Holy dog balls, the self-importance of the fans of this city can barely be described.
It was that kind of season. A different dude with a different beard seemed to come through every time we needed it. Coming off an unhappy 2011 ending (that's an understatement)
IT'S
NAWT
FAY-UHHHHHHH
That's one of my favorite nights of sports ever, and my favorite team was most certainly not involved in any of the action or fun.
and a catastrophic 2012 season,
I know I made this joke last time but CHICKEN AND BEER. NEVER FORGET. WORSE THAN THE CHALLENGER DISASTER.
the owners and GM Ben Cherington smartly shifted gears and emphasized chemistry over everything else.
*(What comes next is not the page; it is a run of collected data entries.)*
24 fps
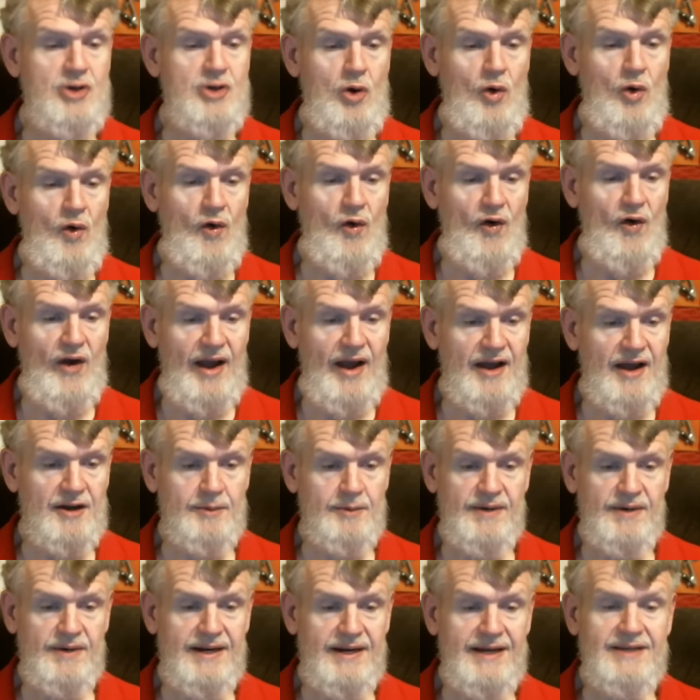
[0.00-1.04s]
or how to
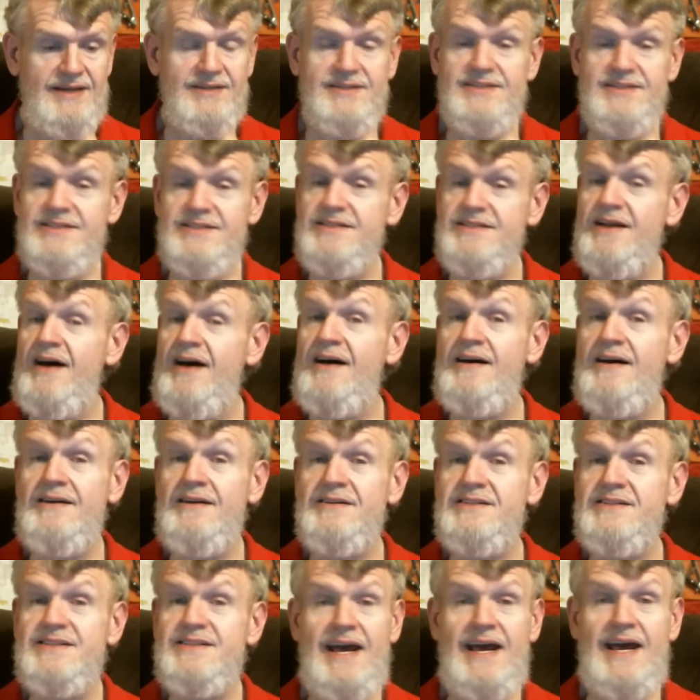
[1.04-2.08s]
pronounce
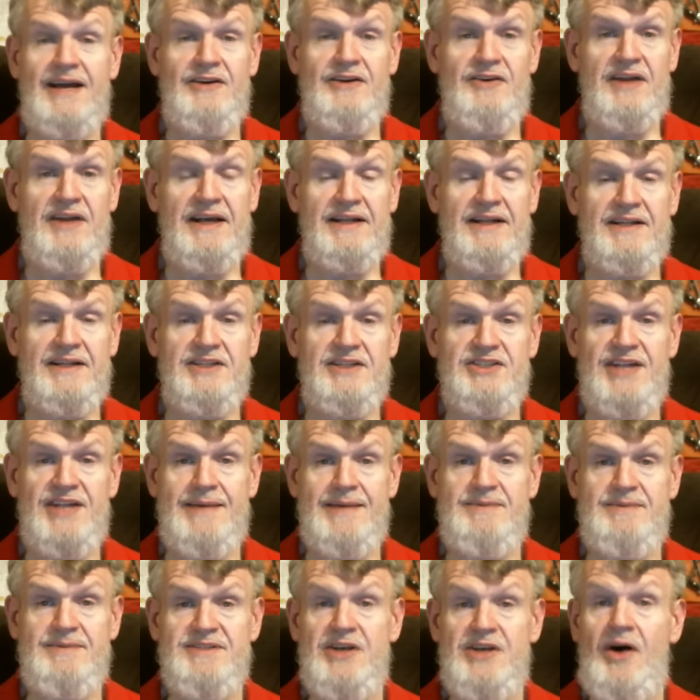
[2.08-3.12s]
non-standard English
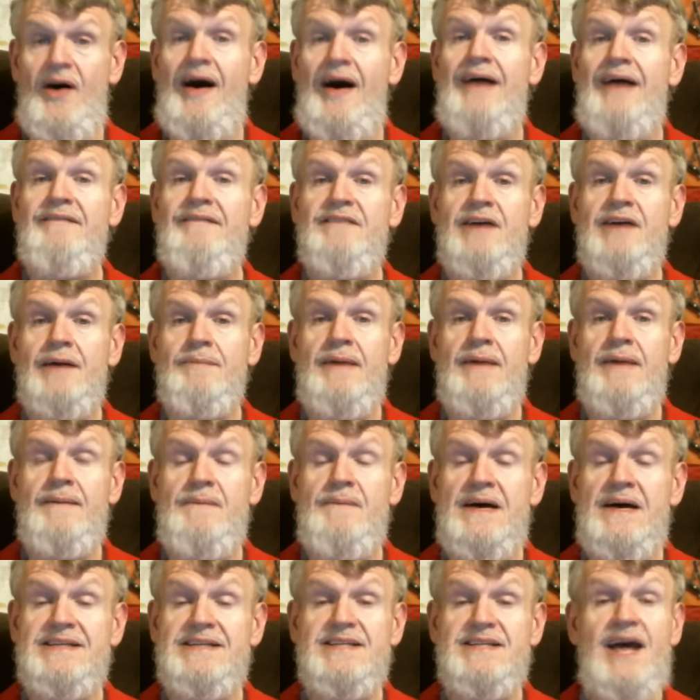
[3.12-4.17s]
names, so I've done my
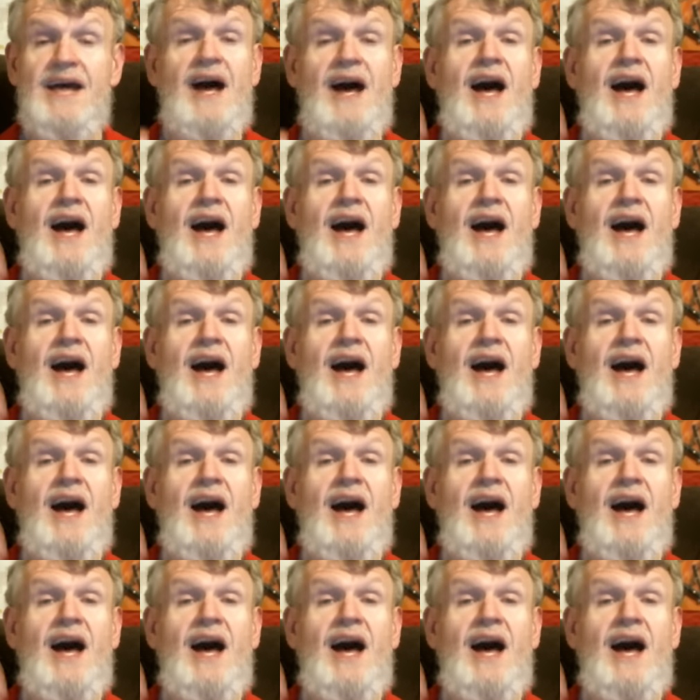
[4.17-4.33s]
best.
Ah, chemistry. The favorite worthless narrative of shithead sportswriters everywhere. If the Red Sox had the exact same group of players who all had the exact same amount of fun, but lost to Tampa in the ALDS, then the problem would have been NOT ENOUGH TEAM CHEMISTRY. Meanwhile I'm sure their title had nothing to do with their awesome pitching staff and surprisingly potent lineup. Nah, it was just that the players really liked high fiving each other.
They gravitated toward likable guys who could handle playing in Boston, even severely overpaying one of the league's best teammates (Shane Victorino)
No one has ever said that about Victorino prior to this October. Suddenly he has a good playoffs for a championship team and he's Mr. Chemistry. Sportswriters are the dumbest fucking people on the planet.
because he made more sense for this plan than just about anyone else. Victorino's at-bat music ended up being the rallying cry for 2013: Every time he came up at Fenway, you could hear the first notes of a Bob Marley song, followed by Marley singing, "Don't worry … about a thing," and then 35,000 fans screaming, "CUZ EVERY LITTLE THING … IS GONNA BE ALL RIGHT!!!!!!!!!!!"
Percentage this had to do with Boston's title: fucking Z fucking E fucking R fucking fuckity fuck fuck O.
That's all you needed to know about the 2013 Red Sox.
What he means here, and in everything that follows, is "This is pretty much all I know about the 2013 Red Sox, because I didn't pay attention to them until August. Hey did you know Bill Russell likes Eggo waffles? His freezer is full of them."
For the first four months, nobody expected them to win the World Series —
You're right, they were only in first place on May 1, June 1, and July 1 (best record in the AL at that time), but I agree--the 2013 Red Sox were truly the little engine that could. With their scant $158MM payroll (4th highest in baseball) and loads of on-field success throughout the season, who could have seen a deep playoff run coming?
we were just happy to have a likable Red Sox team again.
THE 2012 RED SOX WERE NAWT FUN! BY WHICH I MEAN THEY DID NAWT MAKE THE PLAYOFFS!
Go eat a fucking knife, Bill. You're the worst.